=== Supplied material ===
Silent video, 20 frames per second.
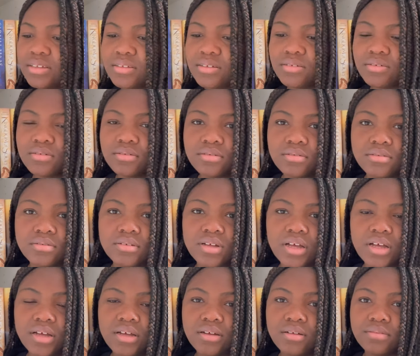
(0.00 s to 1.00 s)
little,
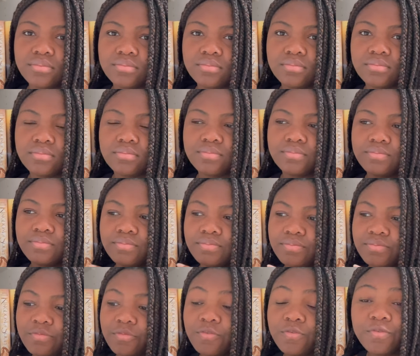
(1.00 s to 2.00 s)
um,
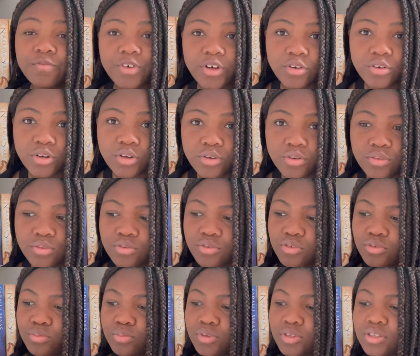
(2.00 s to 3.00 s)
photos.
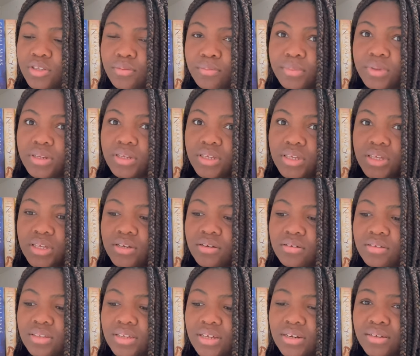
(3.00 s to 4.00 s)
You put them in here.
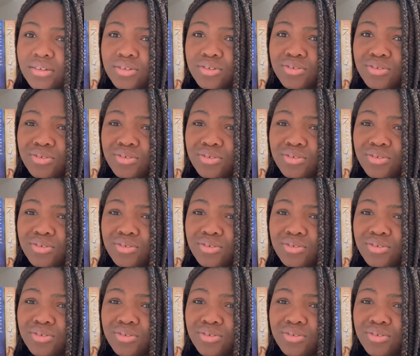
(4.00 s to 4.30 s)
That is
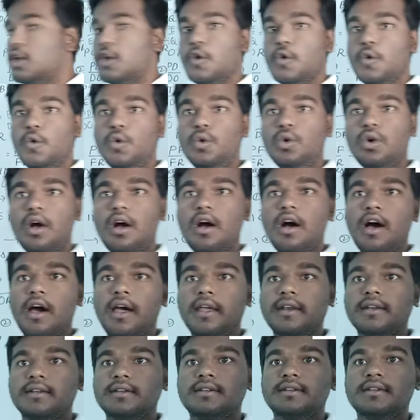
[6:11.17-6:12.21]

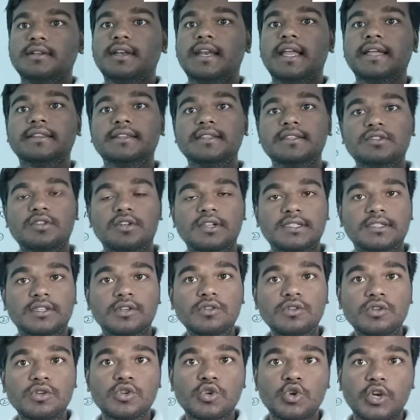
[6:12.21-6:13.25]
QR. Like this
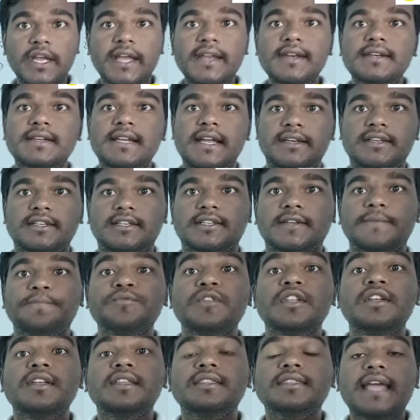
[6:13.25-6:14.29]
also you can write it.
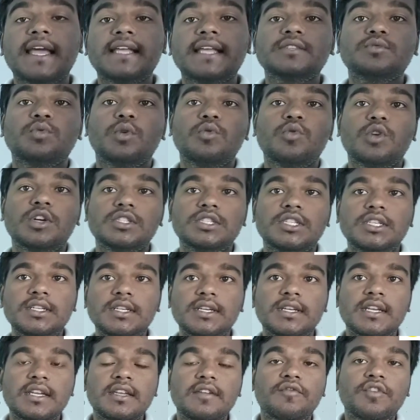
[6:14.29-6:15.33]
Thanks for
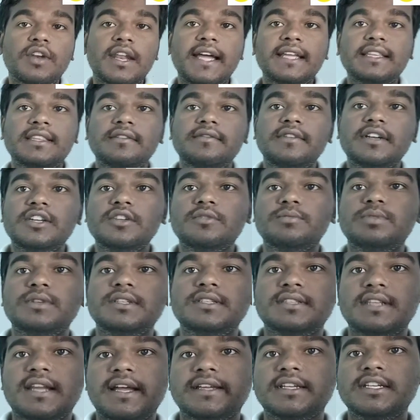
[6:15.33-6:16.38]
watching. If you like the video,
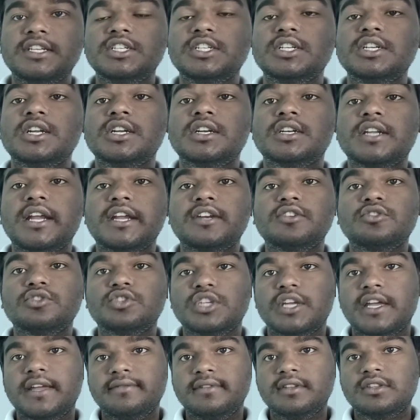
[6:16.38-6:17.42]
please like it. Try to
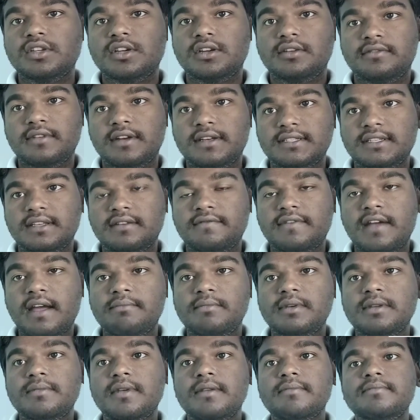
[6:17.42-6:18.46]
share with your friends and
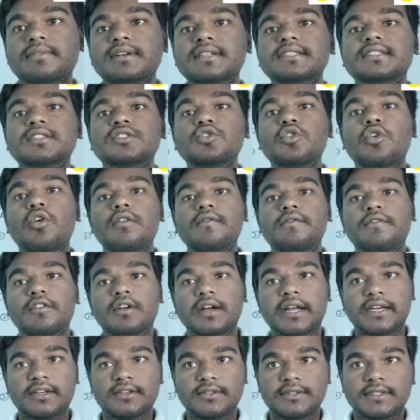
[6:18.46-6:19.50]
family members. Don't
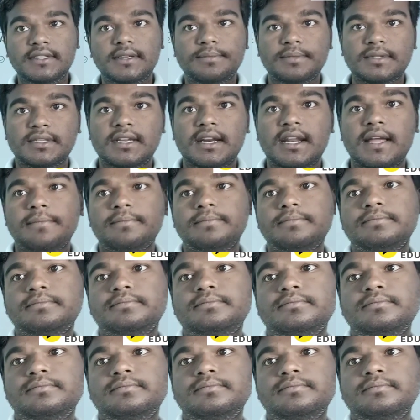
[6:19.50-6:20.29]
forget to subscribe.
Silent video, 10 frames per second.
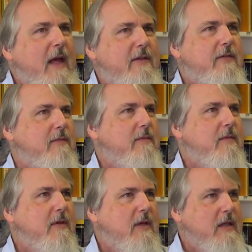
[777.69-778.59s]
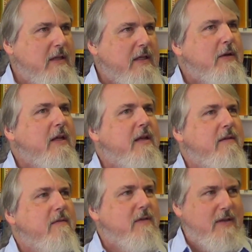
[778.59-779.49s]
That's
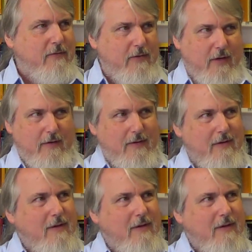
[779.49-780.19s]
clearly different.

=== Task objective ===
Scan the material above for lines holding "second" and copy each of them.

=== Written solution ===
Silent video, 20 frames per second.
Silent video, 10 frames per second.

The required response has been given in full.